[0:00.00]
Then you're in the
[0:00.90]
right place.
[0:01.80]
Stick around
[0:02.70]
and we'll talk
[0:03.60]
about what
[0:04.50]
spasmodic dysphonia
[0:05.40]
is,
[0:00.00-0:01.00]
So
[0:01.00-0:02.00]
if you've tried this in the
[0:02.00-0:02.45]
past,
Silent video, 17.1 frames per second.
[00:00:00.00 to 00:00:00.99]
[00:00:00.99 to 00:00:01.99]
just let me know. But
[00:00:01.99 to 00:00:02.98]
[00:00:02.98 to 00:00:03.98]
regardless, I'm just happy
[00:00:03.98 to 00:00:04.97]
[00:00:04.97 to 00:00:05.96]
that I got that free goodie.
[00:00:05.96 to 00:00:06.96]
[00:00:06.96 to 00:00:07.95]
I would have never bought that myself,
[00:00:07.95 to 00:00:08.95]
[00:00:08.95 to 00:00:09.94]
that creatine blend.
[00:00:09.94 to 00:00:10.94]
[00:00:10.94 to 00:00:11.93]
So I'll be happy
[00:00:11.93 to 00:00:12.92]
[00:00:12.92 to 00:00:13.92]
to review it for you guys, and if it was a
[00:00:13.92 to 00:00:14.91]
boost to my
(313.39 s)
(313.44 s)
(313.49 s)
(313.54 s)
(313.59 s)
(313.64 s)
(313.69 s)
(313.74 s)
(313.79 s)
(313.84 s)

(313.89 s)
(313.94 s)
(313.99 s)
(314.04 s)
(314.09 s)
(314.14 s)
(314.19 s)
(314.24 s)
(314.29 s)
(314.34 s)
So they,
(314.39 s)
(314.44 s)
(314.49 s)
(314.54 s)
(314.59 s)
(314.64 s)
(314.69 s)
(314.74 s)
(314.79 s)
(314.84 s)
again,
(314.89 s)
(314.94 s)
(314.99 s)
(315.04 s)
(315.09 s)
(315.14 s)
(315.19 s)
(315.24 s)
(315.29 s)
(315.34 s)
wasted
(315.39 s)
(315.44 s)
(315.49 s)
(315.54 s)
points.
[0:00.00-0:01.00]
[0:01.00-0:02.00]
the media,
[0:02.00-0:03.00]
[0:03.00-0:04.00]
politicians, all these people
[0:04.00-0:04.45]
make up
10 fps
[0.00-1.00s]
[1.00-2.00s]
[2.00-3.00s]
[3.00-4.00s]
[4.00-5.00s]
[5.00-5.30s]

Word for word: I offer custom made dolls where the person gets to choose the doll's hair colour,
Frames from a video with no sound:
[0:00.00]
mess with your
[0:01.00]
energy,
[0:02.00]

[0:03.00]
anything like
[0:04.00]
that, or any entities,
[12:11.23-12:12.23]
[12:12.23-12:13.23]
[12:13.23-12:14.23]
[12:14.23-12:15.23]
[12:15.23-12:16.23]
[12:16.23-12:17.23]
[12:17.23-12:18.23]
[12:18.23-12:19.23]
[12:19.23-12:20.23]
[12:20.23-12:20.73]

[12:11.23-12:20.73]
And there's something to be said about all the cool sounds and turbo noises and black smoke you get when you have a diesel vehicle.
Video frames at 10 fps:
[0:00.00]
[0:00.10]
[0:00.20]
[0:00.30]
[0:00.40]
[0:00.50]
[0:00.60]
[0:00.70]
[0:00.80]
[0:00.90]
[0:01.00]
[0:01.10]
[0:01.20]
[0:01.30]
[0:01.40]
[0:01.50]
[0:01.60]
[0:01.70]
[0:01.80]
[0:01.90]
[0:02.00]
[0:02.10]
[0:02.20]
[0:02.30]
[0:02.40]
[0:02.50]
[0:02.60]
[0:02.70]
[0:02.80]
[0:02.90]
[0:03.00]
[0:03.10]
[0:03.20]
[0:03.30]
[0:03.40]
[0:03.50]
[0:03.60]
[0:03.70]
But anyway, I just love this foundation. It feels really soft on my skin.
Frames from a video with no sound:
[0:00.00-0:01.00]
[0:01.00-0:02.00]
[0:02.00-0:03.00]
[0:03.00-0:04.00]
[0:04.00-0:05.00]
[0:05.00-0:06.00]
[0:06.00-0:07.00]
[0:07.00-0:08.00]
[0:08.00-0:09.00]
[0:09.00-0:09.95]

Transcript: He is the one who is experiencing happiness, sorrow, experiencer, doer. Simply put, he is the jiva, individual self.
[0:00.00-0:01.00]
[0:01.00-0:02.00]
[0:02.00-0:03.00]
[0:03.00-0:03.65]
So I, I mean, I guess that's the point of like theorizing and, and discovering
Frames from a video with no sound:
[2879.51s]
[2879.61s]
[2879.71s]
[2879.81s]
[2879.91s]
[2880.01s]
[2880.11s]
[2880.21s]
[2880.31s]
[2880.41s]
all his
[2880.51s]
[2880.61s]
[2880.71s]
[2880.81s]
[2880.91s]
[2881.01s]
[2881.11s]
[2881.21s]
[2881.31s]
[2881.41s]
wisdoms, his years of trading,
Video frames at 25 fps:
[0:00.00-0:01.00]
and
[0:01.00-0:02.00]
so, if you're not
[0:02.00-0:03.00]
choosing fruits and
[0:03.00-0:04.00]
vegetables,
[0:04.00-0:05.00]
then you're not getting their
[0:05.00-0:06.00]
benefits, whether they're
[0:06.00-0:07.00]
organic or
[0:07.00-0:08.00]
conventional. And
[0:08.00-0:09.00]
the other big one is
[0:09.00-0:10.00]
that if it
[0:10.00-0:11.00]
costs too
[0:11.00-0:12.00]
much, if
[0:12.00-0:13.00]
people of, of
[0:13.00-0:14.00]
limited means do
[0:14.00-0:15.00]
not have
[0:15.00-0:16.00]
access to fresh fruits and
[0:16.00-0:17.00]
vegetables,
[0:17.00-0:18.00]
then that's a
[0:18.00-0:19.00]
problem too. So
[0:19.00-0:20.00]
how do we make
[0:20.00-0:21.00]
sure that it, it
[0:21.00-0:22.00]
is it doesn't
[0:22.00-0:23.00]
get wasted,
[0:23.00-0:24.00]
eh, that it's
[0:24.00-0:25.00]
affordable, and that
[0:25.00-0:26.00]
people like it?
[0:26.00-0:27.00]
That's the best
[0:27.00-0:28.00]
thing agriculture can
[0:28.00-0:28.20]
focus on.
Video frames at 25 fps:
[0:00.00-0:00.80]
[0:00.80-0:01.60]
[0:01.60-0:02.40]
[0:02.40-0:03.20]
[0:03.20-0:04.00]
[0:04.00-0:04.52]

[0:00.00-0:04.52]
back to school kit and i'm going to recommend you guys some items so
========================
**Aim of the task**
Transcribe the material above in full.

**Result of the exercise**
[0:00.00]
Then you're in the
[0:00.90]
right place.
[0:01.80]
Stick around
[0:02.70]
and we'll talk
[0:03.60]
about what
[0:04.50]
spasmodic dysphonia
[0:05.40]
is,
[0:00.00-0:01.00]
So
[0:01.00-0:02.00]
if you've tried this in the
[0:02.00-0:02.45]
past,
Silent video, 17.1 frames per second.
[00:00:00.00 to 00:00:00.99]
[00:00:00.99 to 00:00:01.99]
just let me know. But
[00:00:01.99 to 00:00:02.98]
[00:00:02.98 to 00:00:03.98]
regardless, I'm just happy
[00:00:03.98 to 00:00:04.97]
[00:00:04.97 to 00:00:05.96]
that I got that free goodie.
[00:00:05.96 to 00:00:06.96]
[00:00:06.96 to 00:00:07.95]
I would have never bought that myself,
[00:00:07.95 to 00:00:08.95]
[00:00:08.95 to 00:00:09.94]
that creatine blend.
[00:00:09.94 to 00:00:10.94]
[00:00:10.94 to 00:00:11.93]
So I'll be happy
[00:00:11.93 to 00:00:12.92]
[00:00:12.92 to 00:00:13.92]
to review it for you guys, and if it was a
[00:00:13.92 to 00:00:14.91]
boost to my
(313.39 s)
(313.44 s)
(313.49 s)
(313.54 s)
(313.59 s)
(313.64 s)
(313.69 s)
(313.74 s)
(313.79 s)
(313.84 s)

(313.89 s)
(313.94 s)
(313.99 s)
(314.04 s)
(314.09 s)
(314.14 s)
(314.19 s)
(314.24 s)
(314.29 s)
(314.34 s)
So they,
(314.39 s)
(314.44 s)
(314.49 s)
(314.54 s)
(314.59 s)
(314.64 s)
(314.69 s)
(314.74 s)
(314.79 s)
(314.84 s)
again,
(314.89 s)
(314.94 s)
(314.99 s)
(315.04 s)
(315.09 s)
(315.14 s)
(315.19 s)
(315.24 s)
(315.29 s)
(315.34 s)
wasted
(315.39 s)
(315.44 s)
(315.49 s)
(315.54 s)
points.
[0:00.00-0:01.00]
[0:01.00-0:02.00]
the media,
[0:02.00-0:03.00]
[0:03.00-0:04.00]
politicians, all these people
[0:04.00-0:04.45]
make up
10 fps
[0.00-1.00s]
[1.00-2.00s]
[2.00-3.00s]
[3.00-4.00s]
[4.00-5.00s]
[5.00-5.30s]

Word for word: I offer custom made dolls where the person gets to choose the doll's hair colour,
Frames from a video with no sound:
[0:00.00]
mess with your
[0:01.00]
energy,
[0:02.00]

[0:03.00]
anything like
[0:04.00]
that, or any entities,
[12:11.23-12:12.23]
[12:12.23-12:13.23]
[12:13.23-12:14.23]
[12:14.23-12:15.23]
[12:15.23-12:16.23]
[12:16.23-12:17.23]
[12:17.23-12:18.23]
[12:18.23-12:19.23]
[12:19.23-12:20.23]
[12:20.23-12:20.73]

[12:11.23-12:20.73]
And there's something to be said about all the cool sounds and turbo noises and black smoke you get when you have a diesel vehicle.
Video frames at 10 fps:
[0:00.00]
[0:00.10]
[0:00.20]
[0:00.30]
[0:00.40]
[0:00.50]
[0:00.60]
[0:00.70]
[0:00.80]
[0:00.90]
[0:01.00]
[0:01.10]
[0:01.20]
[0:01.30]
[0:01.40]
[0:01.50]
[0:01.60]
[0:01.70]
[0:01.80]
[0:01.90]
[0:02.00]
[0:02.10]
[0:02.20]
[0:02.30]
[0:02.40]
[0:02.50]
[0:02.60]
[0:02.70]
[0:02.80]
[0:02.90]
[0:03.00]
[0:03.10]
[0:03.20]
[0:03.30]
[0:03.40]
[0:03.50]
[0:03.60]
[0:03.70]
But anyway, I just love this foundation. It feels really soft on my skin.
Frames from a video with no sound:
[0:00.00-0:01.00]
[0:01.00-0:02.00]
[0:02.00-0:03.00]
[0:03.00-0:04.00]
[0:04.00-0:05.00]
[0:05.00-0:06.00]
[0:06.00-0:07.00]
[0:07.00-0:08.00]
[0:08.00-0:09.00]
[0:09.00-0:09.95]

Transcript: He is the one who is experiencing happiness, sorrow, experiencer, doer. Simply put, he is the jiva, individual self.
[0:00.00-0:01.00]
[0:01.00-0:02.00]
[0:02.00-0:03.00]
[0:03.00-0:03.65]
So I, I mean, I guess that's the point of like theorizing and, and discovering
Frames from a video with no sound:
[2879.51s]
[2879.61s]
[2879.71s]
[2879.81s]
[2879.91s]
[2880.01s]
[2880.11s]
[2880.21s]
[2880.31s]
[2880.41s]
all his
[2880.51s]
[2880.61s]
[2880.71s]
[2880.81s]
[2880.91s]
[2881.01s]
[2881.11s]
[2881.21s]
[2881.31s]
[2881.41s]
wisdoms, his years of trading,
Video frames at 25 fps:
[0:00.00-0:01.00]
and
[0:01.00-0:02.00]
so, if you're not
[0:02.00-0:03.00]
choosing fruits and
[0:03.00-0:04.00]
vegetables,
[0:04.00-0:05.00]
then you're not getting their
[0:05.00-0:06.00]
benefits, whether they're
[0:06.00-0:07.00]
organic or
[0:07.00-0:08.00]
conventional. And
[0:08.00-0:09.00]
the other big one is
[0:09.00-0:10.00]
that if it
[0:10.00-0:11.00]
costs too
[0:11.00-0:12.00]
much, if
[0:12.00-0:13.00]
people of, of
[0:13.00-0:14.00]
limited means do
[0:14.00-0:15.00]
not have
[0:15.00-0:16.00]
access to fresh fruits and
[0:16.00-0:17.00]
vegetables,
[0:17.00-0:18.00]
then that's a
[0:18.00-0:19.00]
problem too. So
[0:19.00-0:20.00]
how do we make
[0:20.00-0:21.00]
sure that it, it
[0:21.00-0:22.00]
is it doesn't
[0:22.00-0:23.00]
get wasted,
[0:23.00-0:24.00]
eh, that it's
[0:24.00-0:25.00]
affordable, and that
[0:25.00-0:26.00]
people like it?
[0:26.00-0:27.00]
That's the best
[0:27.00-0:28.00]
thing agriculture can
[0:28.00-0:28.20]
focus on.
Video frames at 25 fps:
[0:00.00-0:00.80]
[0:00.80-0:01.60]
[0:01.60-0:02.40]
[0:02.40-0:03.20]
[0:03.20-0:04.00]
[0:04.00-0:04.52]

[0:00.00-0:04.52]
back to school kit and i'm going to recommend you guys some items so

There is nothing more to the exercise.